Segment Start: Listed records
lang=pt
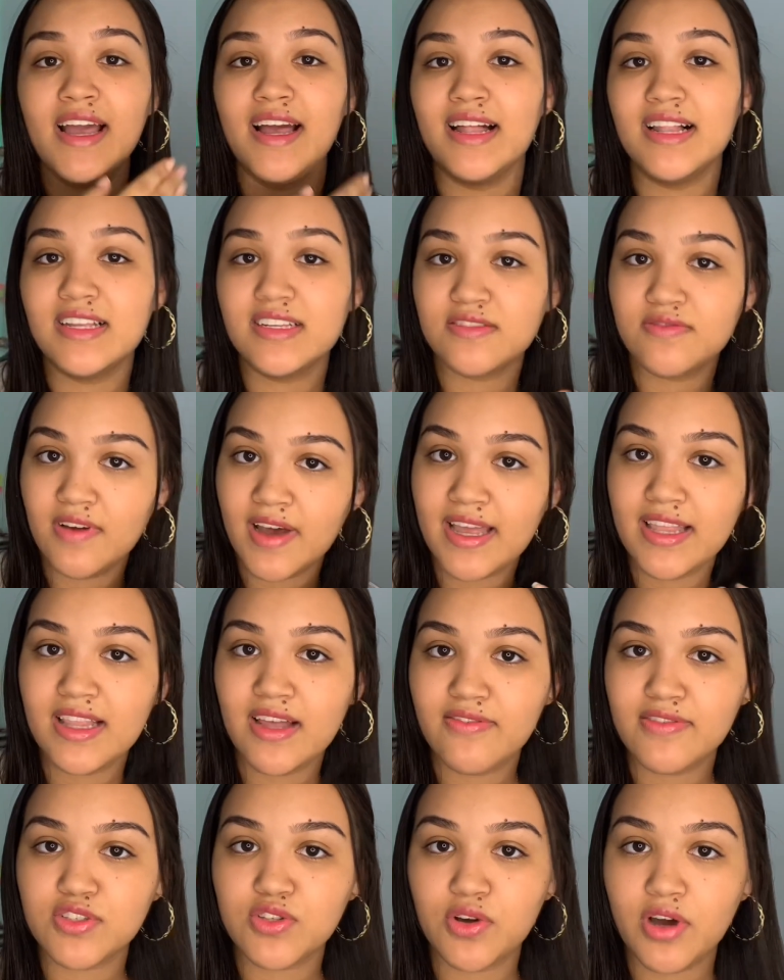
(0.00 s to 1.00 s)
elas vai e
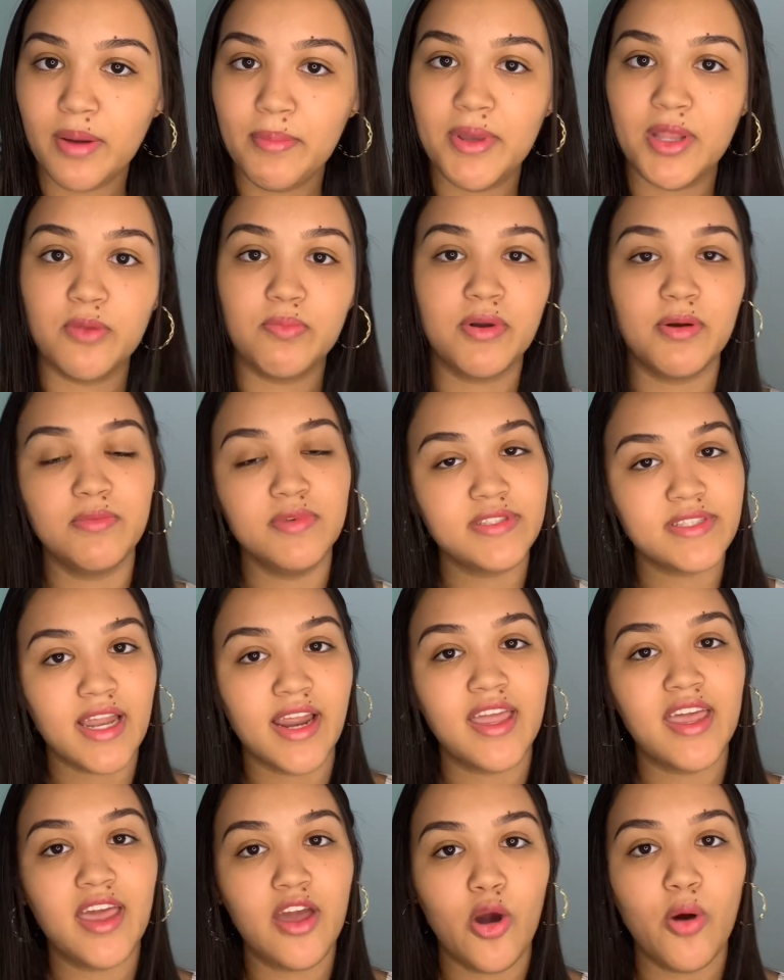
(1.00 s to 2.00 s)
lavam seu cabelo, pra mostrar
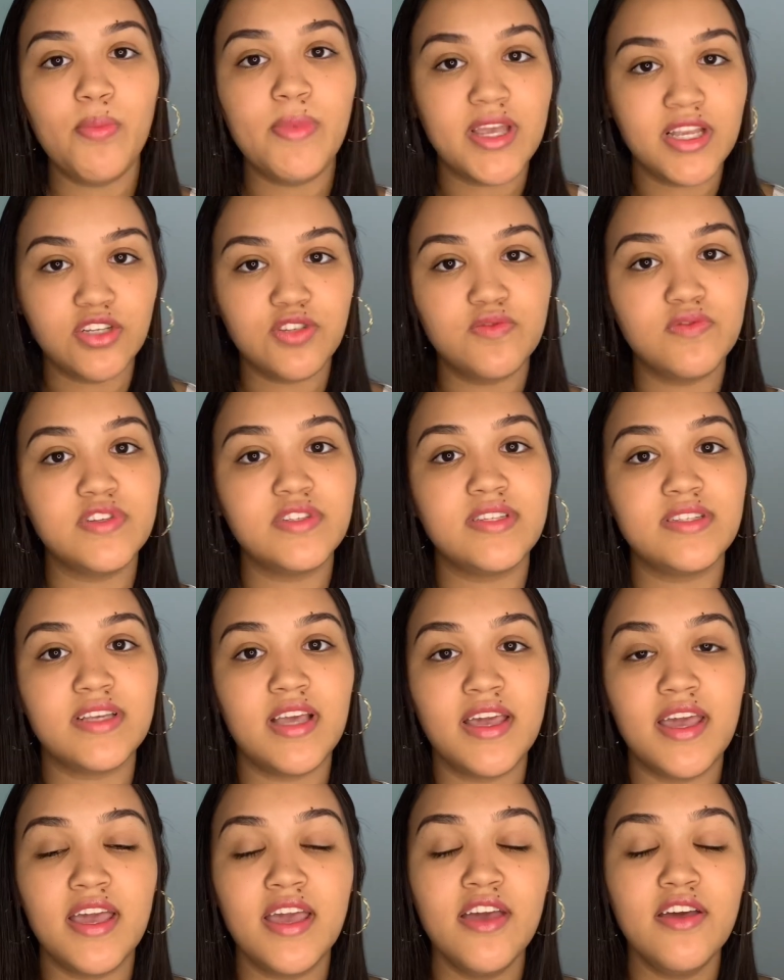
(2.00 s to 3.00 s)
que realmente
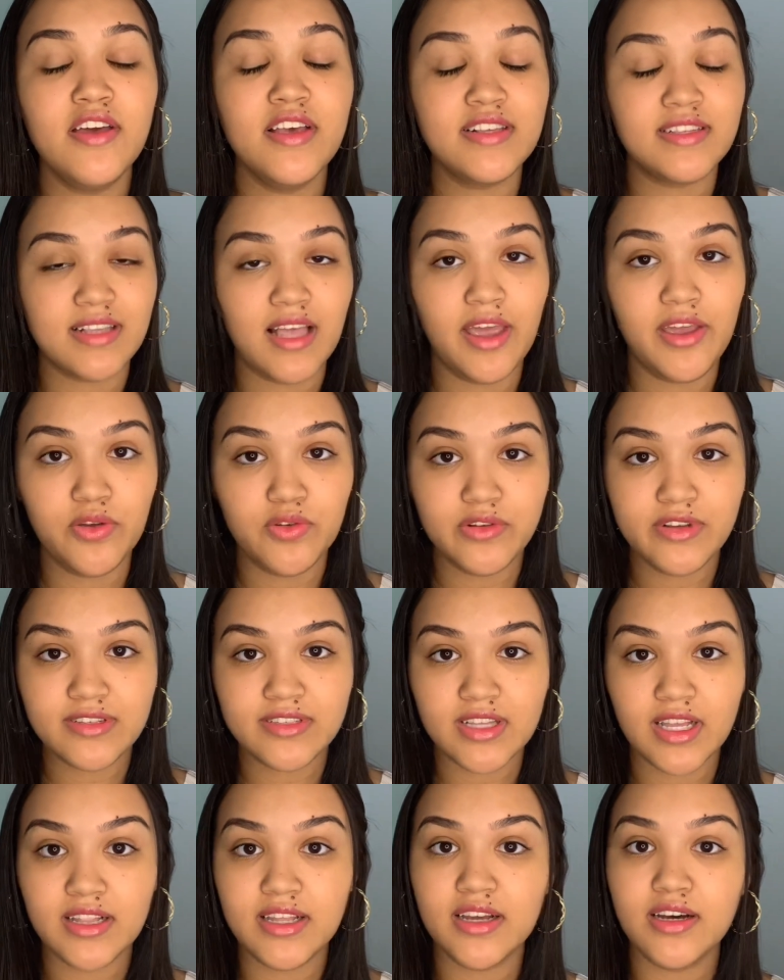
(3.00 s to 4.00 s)
você saiu do
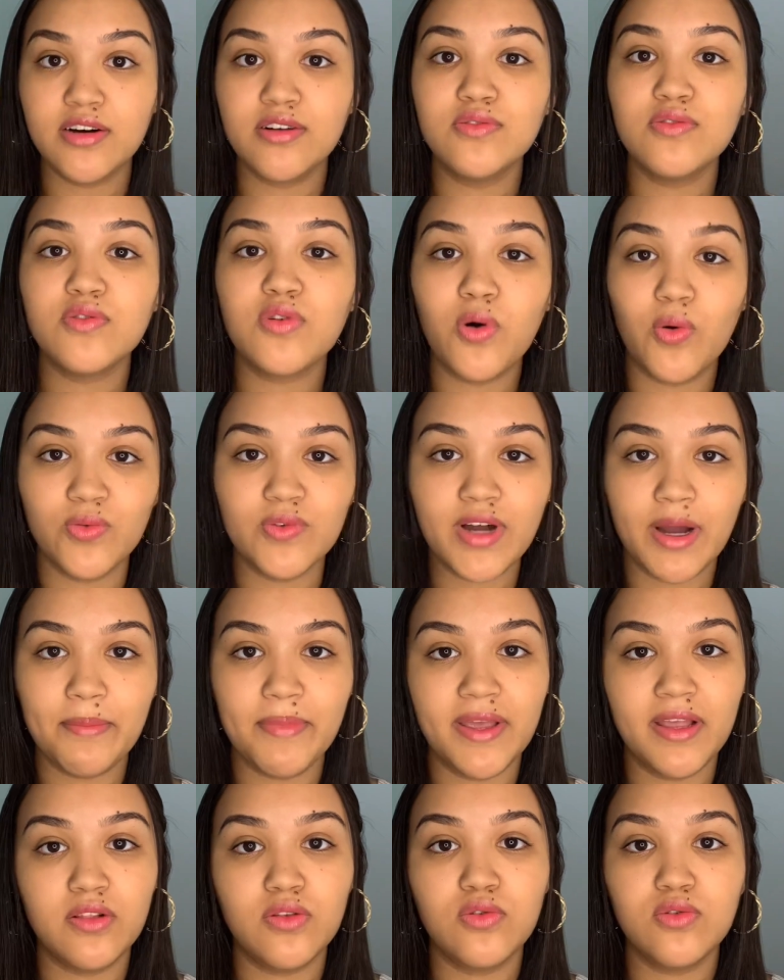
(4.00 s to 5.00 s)
salão com o
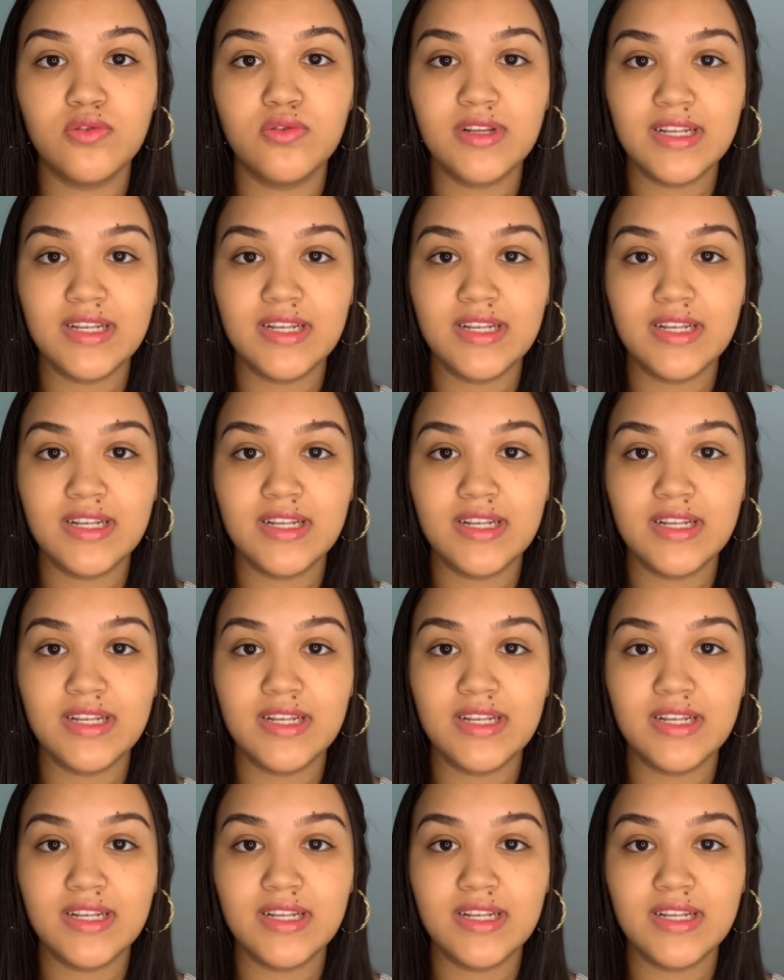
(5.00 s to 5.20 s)
cabelo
Segment End: Listed records
■ The problem: Output, exactly and only, the lines beginning with the one that contains "(0.00 s to 1.00 s)" and ending at the last line of the records above. Drop the pictures.

■ Answer below:
(0.00 s to 1.00 s)
elas vai e
(1.00 s to 2.00 s)
lavam seu cabelo, pra mostrar
(2.00 s to 3.00 s)
que realmente
(3.00 s to 4.00 s)
você saiu do
(4.00 s to 5.00 s)
salão com o
(5.00 s to 5.20 s)
cabelo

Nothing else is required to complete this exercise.